The quote “Eternal vigilance is the price of liberty” is often mistakenly attributed to the Irish lawyer and politician John Philpot Curran and frequently to Thomas Jefferson.
In fact, Curran’s line was somewhat different. What he actually said, in a speech in Dublin on July 10, 1790, was:
“The condition upon which God hath given liberty to man is eternal vigilance.”
And, according to Jefferson scholars there is “no evidence to confirm that Thomas Jefferson ever said or wrote, ‘Eternal vigilance is the price of liberty’ or any of its variants.”
Traditionally, the most famous use of “Eternal vigilance is the price of liberty” that’s included in books of quotations is from a speech made by the American Abolitionist and liberal activist Wendell Phillips on January 28, 1852.
Speaking to members of the Massachusetts Anti-Slavery Society that day, Phillips said:
“Eternal vigilance is the price of liberty; power is ever stealing from the many to the few. The manna of popular liberty must be gathered each day or it is rotten. The living sap of today outgrows the dead rind of yesterday. The hand entrusted with power becomes, either from human depravity or esprit de corps, the necessary enemy of the people. Only by continued oversight can the democrat in office be prevented from hardening into a despot; only by unintermitted agitation can a people be sufficiently awake to principle not to let liberty be smothered in material prosperity.”
However, Anna Berkes, a research librarian at The Jefferson Library, has discovered uses that predate Phillips’ speech.
In a post on the Jefferson Library blog, Berkes wrote:
“Not to be mean to Mr. Wendell Phillips, but he’s about to get slightly less famous. After two days of ridiculously feverish searching, I’ve traced the purported Phillips version of this quote all the way back to 1809. (For the record, Mr. Phillips was -2 years old at that time.)”
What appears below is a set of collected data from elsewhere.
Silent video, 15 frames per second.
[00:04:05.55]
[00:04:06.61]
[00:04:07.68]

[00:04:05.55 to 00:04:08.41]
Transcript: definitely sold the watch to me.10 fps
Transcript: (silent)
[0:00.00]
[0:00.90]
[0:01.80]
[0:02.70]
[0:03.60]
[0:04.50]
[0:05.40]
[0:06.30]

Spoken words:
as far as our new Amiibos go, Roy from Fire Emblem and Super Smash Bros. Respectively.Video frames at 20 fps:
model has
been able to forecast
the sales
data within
Berkes noted that, in a biography of Major General James Jackson published in 1809, author Thomas Charlton used the same words, just in a different order.
Charlton wrote that that one of the obligations of biographers of famous people is “fastening upon the minds of the American people the belief, that ‘the price of liberty is eternal vigilance.’”
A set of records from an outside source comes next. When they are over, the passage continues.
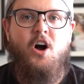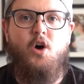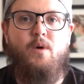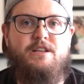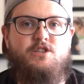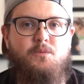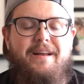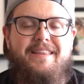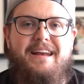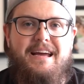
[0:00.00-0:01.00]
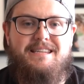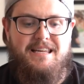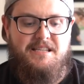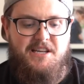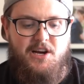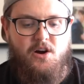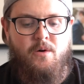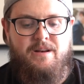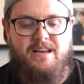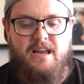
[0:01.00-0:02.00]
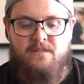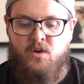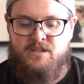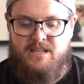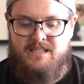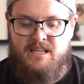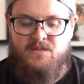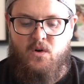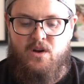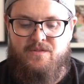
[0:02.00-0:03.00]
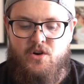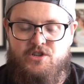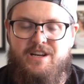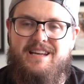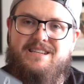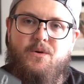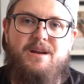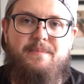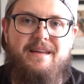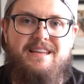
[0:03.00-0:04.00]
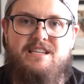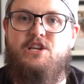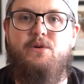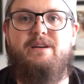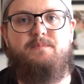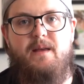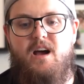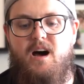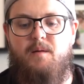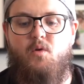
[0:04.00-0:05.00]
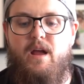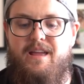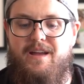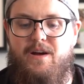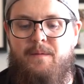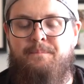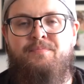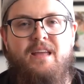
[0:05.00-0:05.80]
Alright, so one of the next things that you're going to need for a successful conversion is going to be this USB hub right here.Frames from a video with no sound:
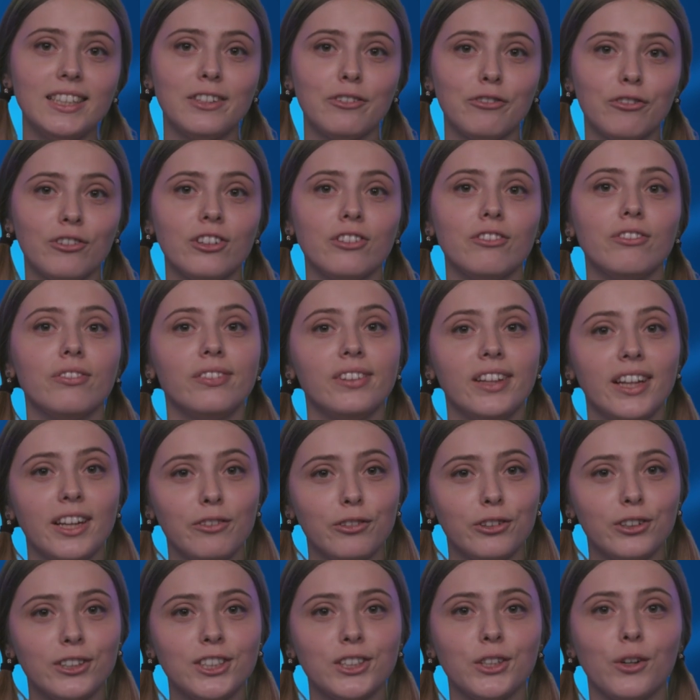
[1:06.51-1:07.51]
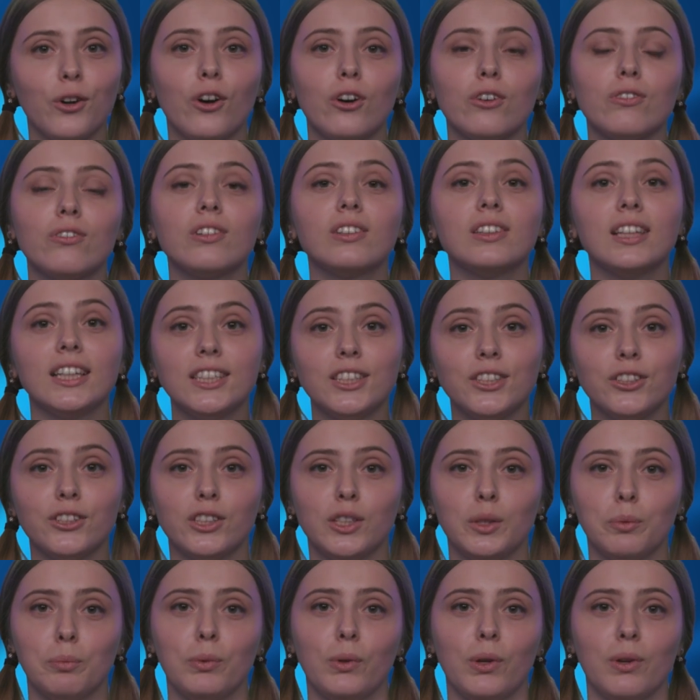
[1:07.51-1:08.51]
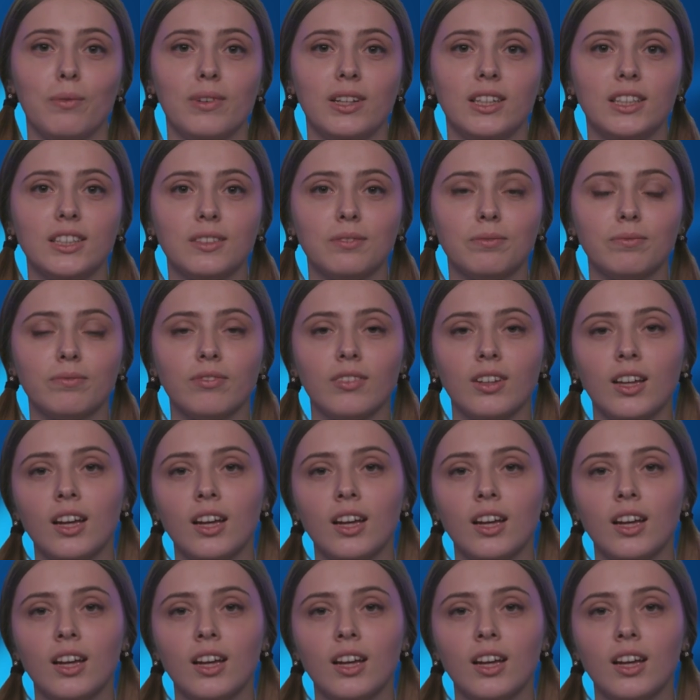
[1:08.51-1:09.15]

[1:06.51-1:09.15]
different flavors of cluster deployment.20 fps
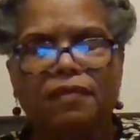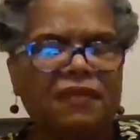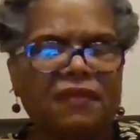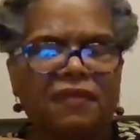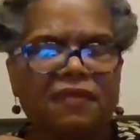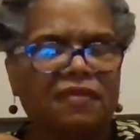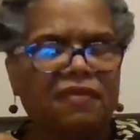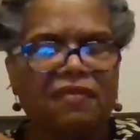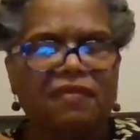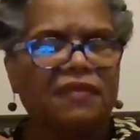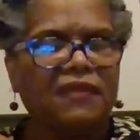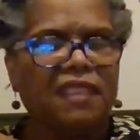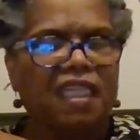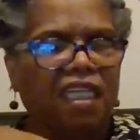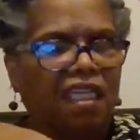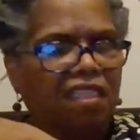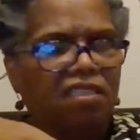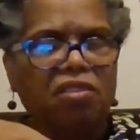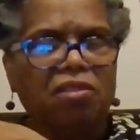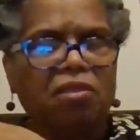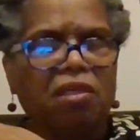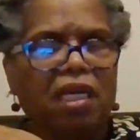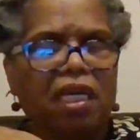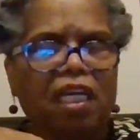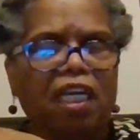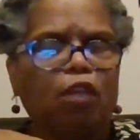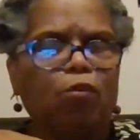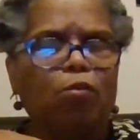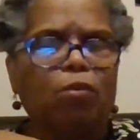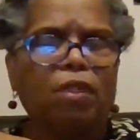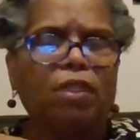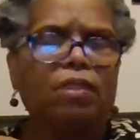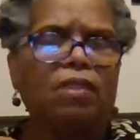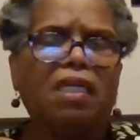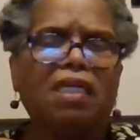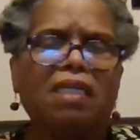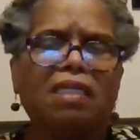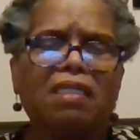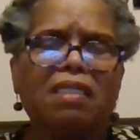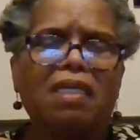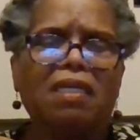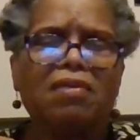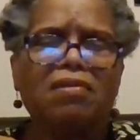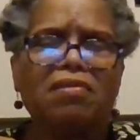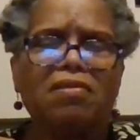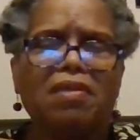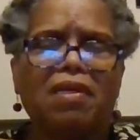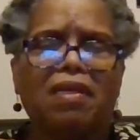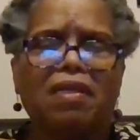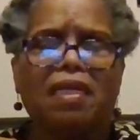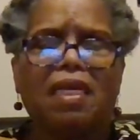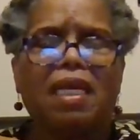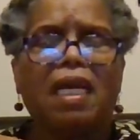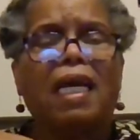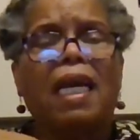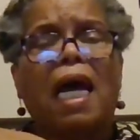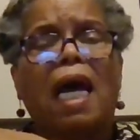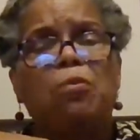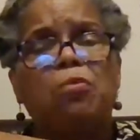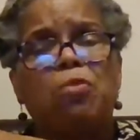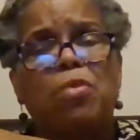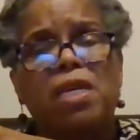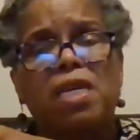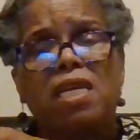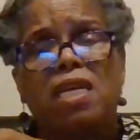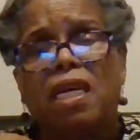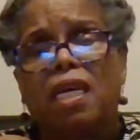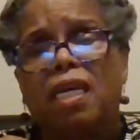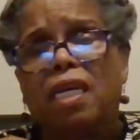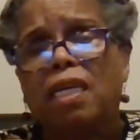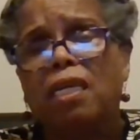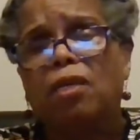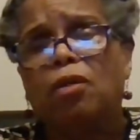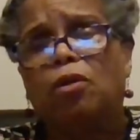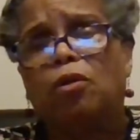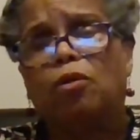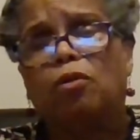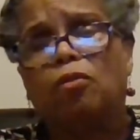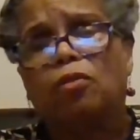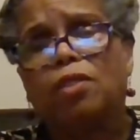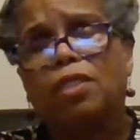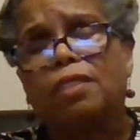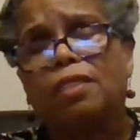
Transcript: Mm, yeah, you can, but eh, eh, can I be healed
Berkes also found several news articles that include the more familiar version of the line as later used by Phillips.
For example, an article in the May 2, 1833 edition of The Virginia Free Press and Farmers' Repository says:
“Some one has justly remarked, that ‘eternal vigilance is the price of liberty.’ Let the sentinels on the watch-tower sleep not, and slumber not.”
One of the news articles she found, in the January 4, 1838 edition of the Pennsylvania Inquirer and Daily Courier, uses the same quote and attributes it to Thomas Jefferson — one of the earliest sources to do so.
Berkes reiterated that the consensus of Jefferson scholars is that he never spoke or wrote the words “Eternal vigilance is the price of liberty.”
She also concluded that, although Wendell Phillips still gets credit for the most famous use of that phrase, it was already a well-known saying prior to his speech in 1852.
Many witty variations on this old saying have been created since then.
My personal favorite is by the novelist Aldous Huxley.
In his spoken introduction to the 1956 CBS Radio Workshop adaptation of his novel Brave New World, Huxley said: “The price of liberty, and even of common humanity, is eternal vigilance.”
Editor’s Note: Special thanks to reader Chris Cox for emailing me a correction on my original citation of the Huxley quote and for giving me the link to listen to the CBS Radio adaptation on the Internet Archive.